**** Data excerpts ****

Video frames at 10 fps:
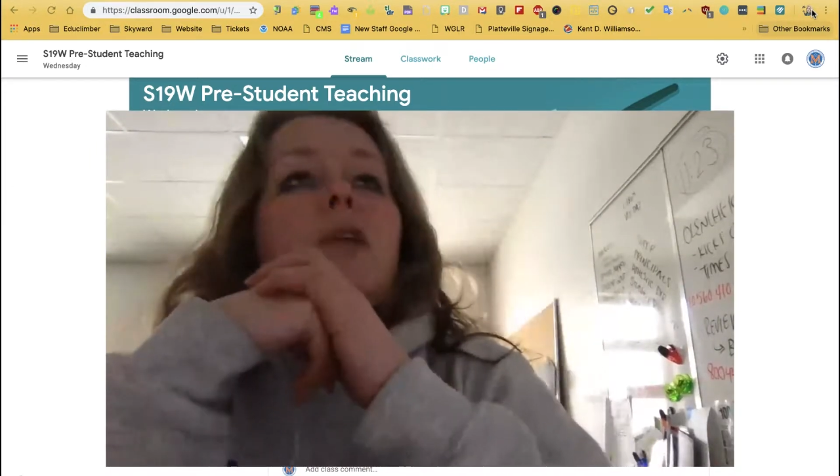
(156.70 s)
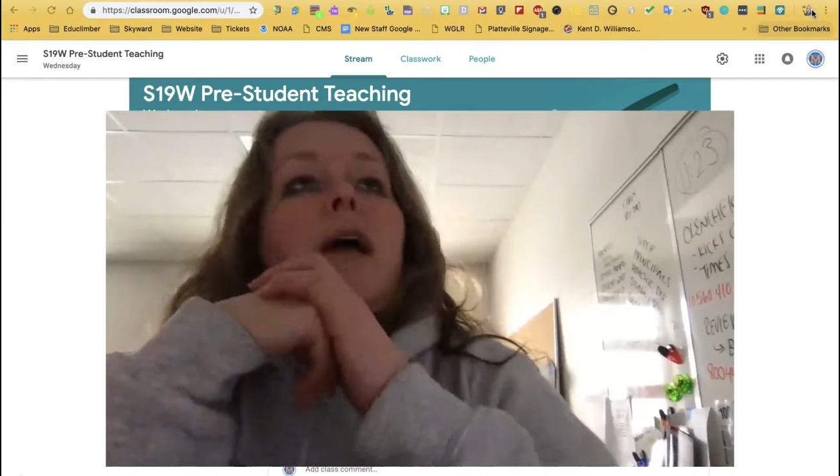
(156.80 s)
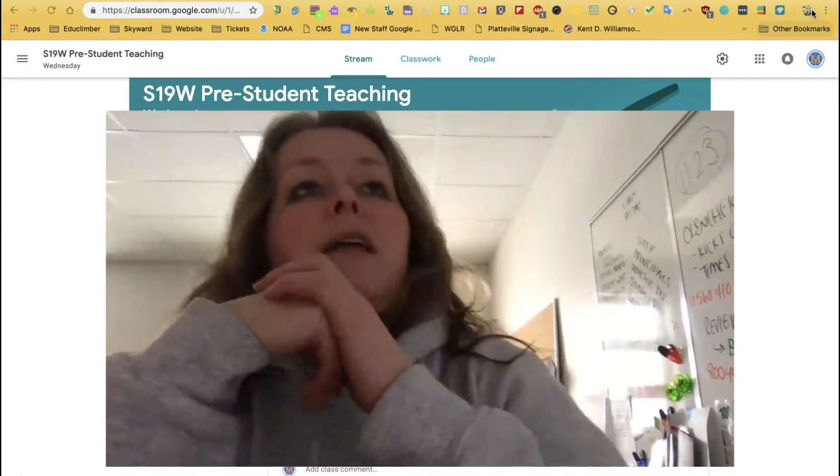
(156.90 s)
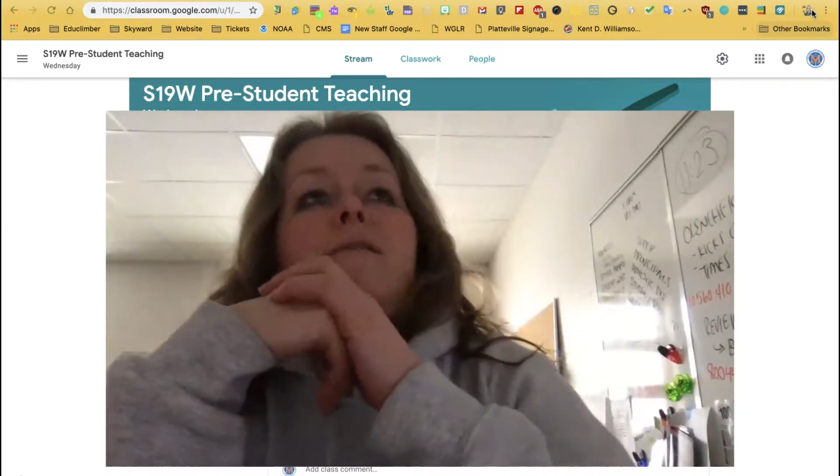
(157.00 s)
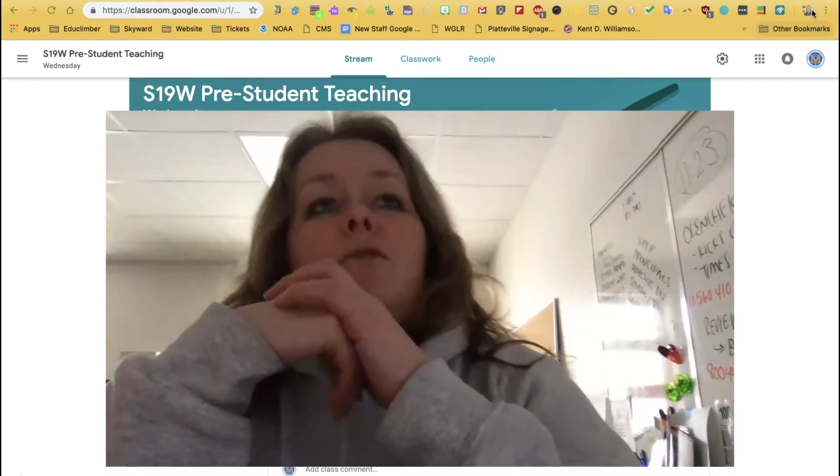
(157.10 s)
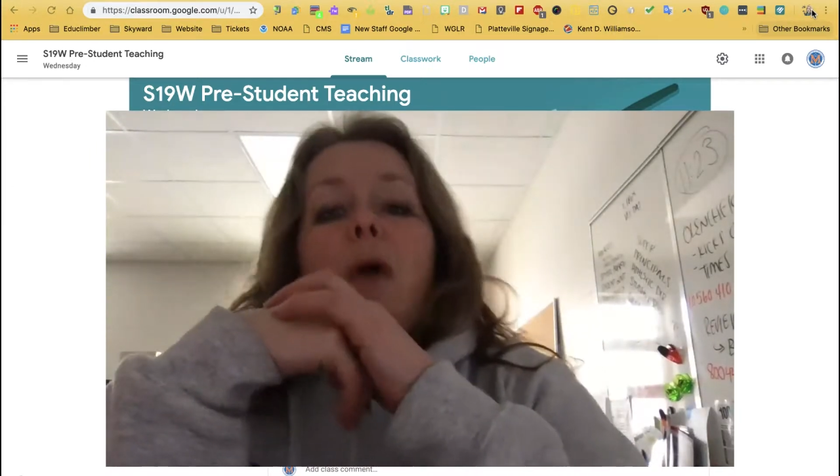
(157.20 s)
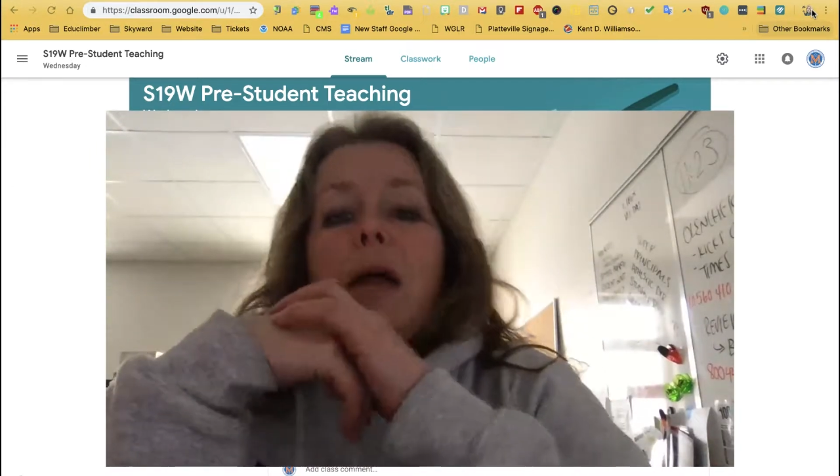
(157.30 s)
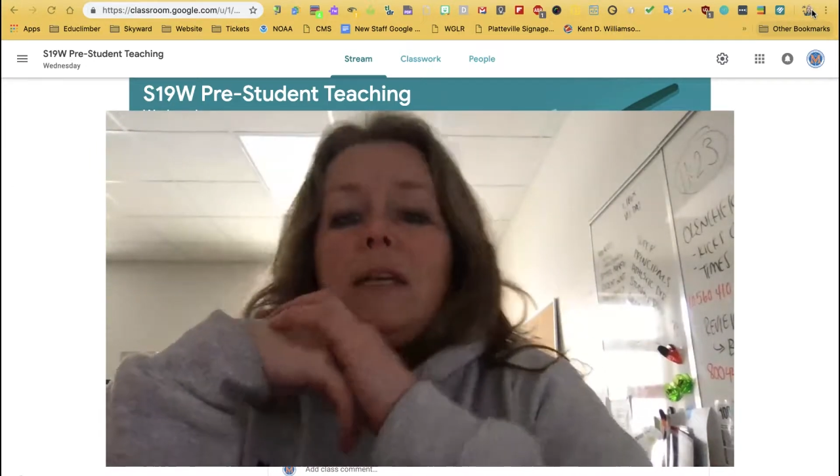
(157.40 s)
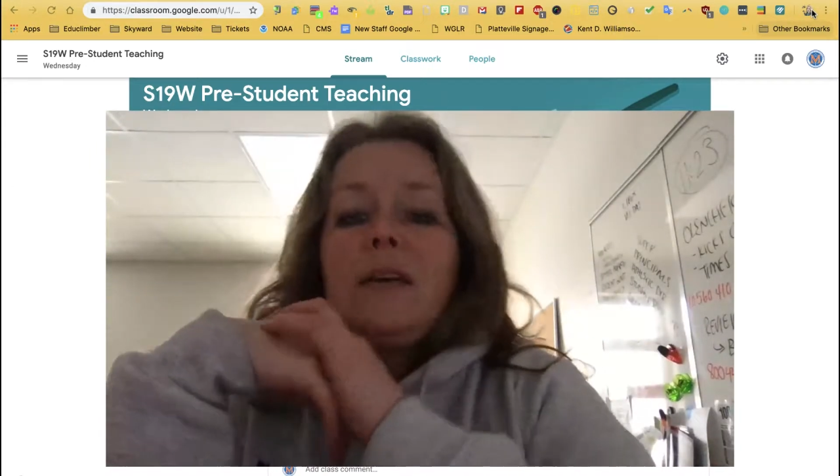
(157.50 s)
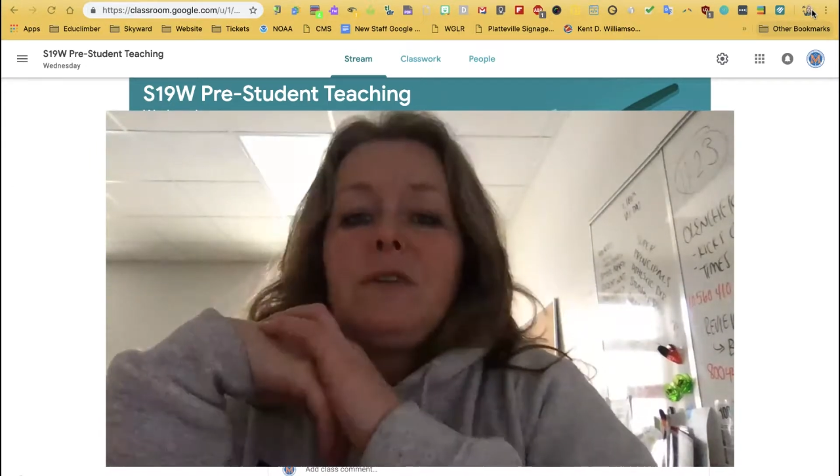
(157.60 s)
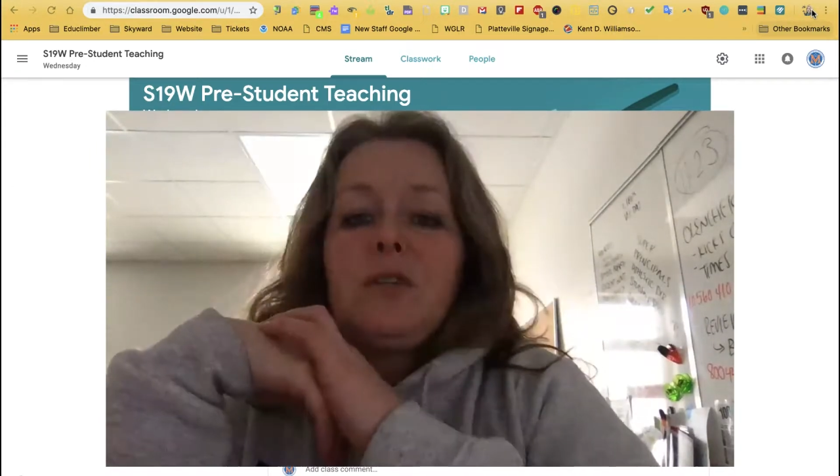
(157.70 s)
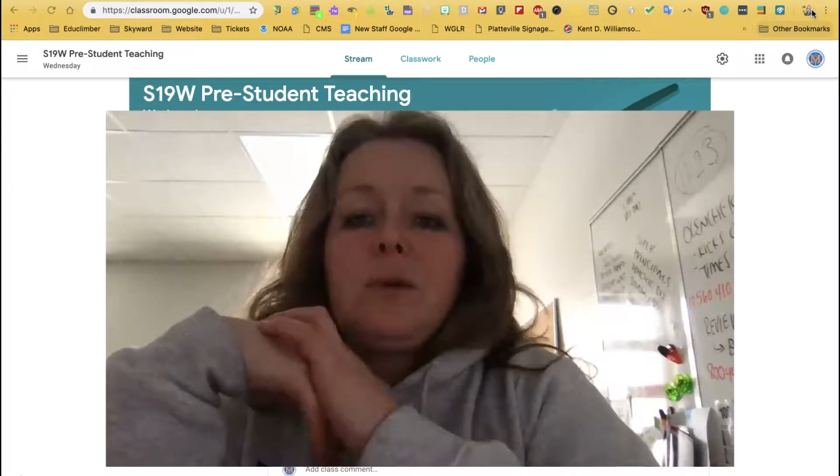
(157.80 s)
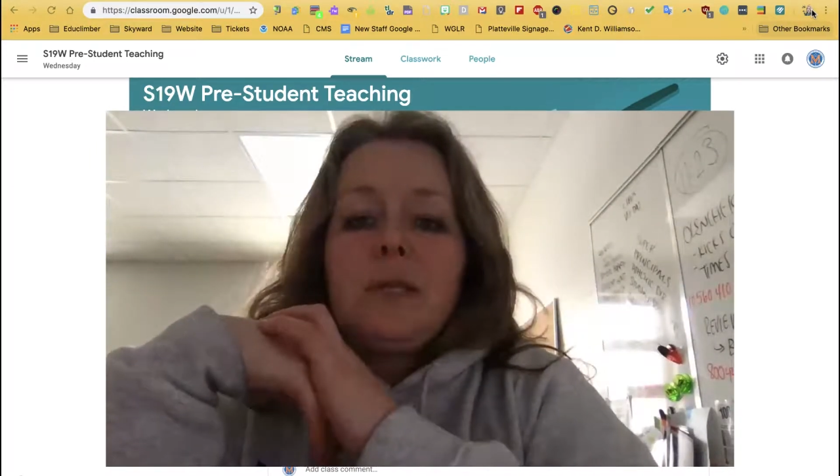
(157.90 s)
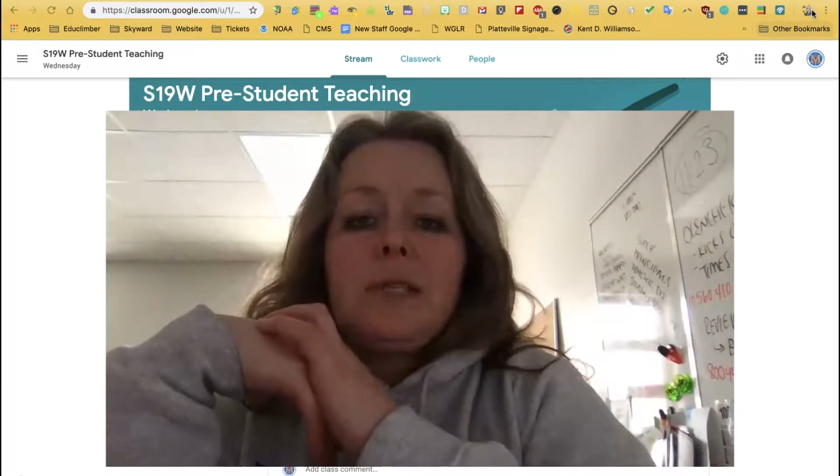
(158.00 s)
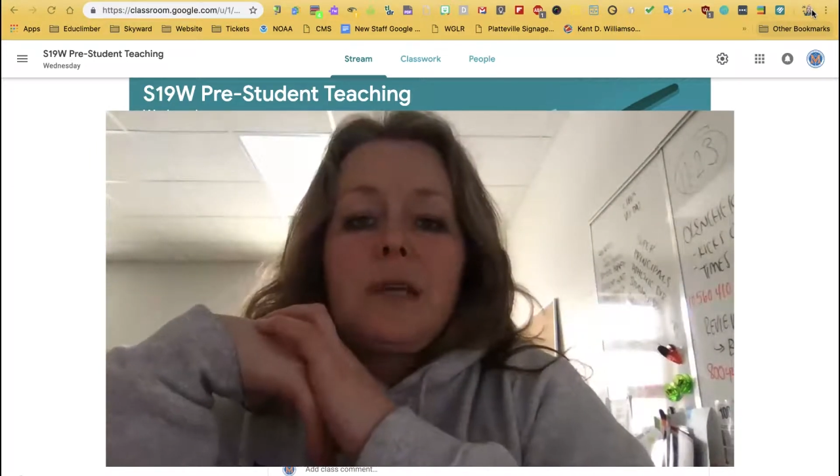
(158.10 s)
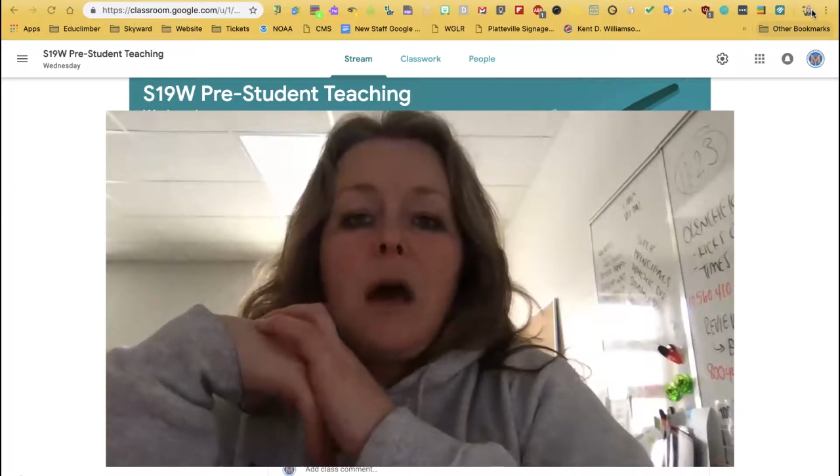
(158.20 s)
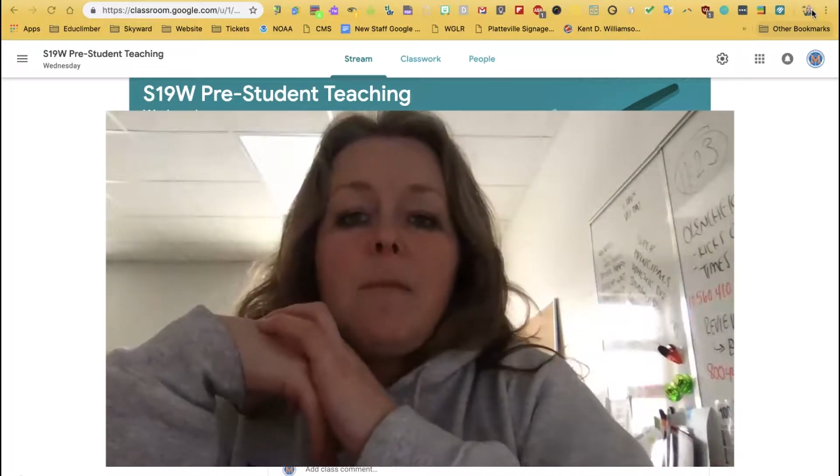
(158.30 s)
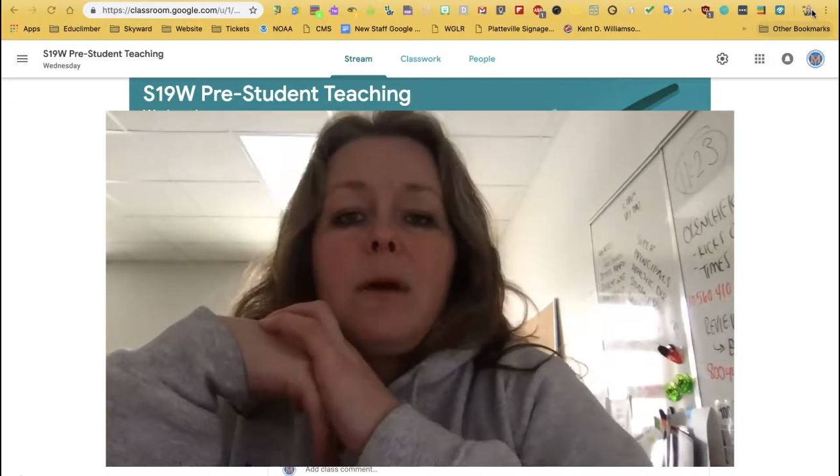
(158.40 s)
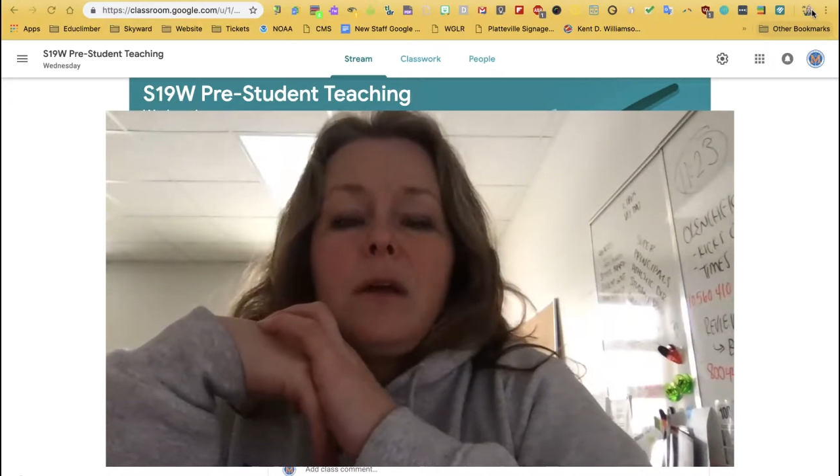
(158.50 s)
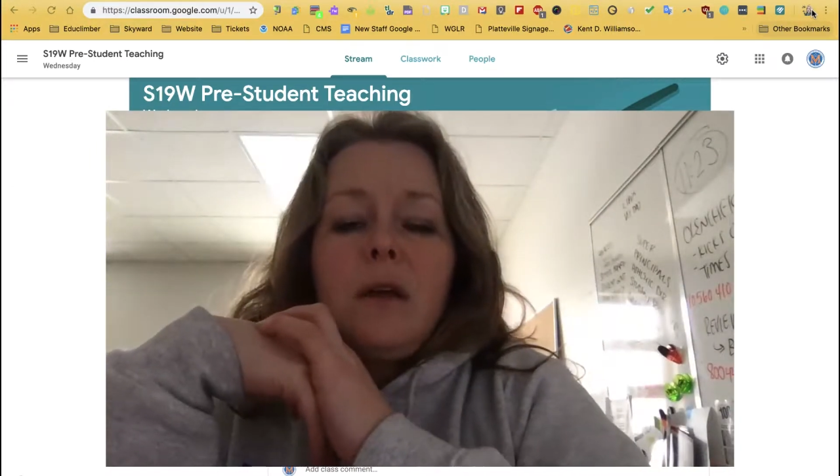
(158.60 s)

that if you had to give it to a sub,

****
**** Data excerpts ****

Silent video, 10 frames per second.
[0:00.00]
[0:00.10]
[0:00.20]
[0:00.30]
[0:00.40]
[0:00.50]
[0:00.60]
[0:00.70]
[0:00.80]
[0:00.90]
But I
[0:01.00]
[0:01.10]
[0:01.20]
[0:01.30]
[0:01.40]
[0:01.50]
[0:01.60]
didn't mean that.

****

- [What the task requires] Please report all lines in the entries where "frames" appears.

- [Response to this task]
Video frames at 10 fps:
Silent video, 10 frames per second.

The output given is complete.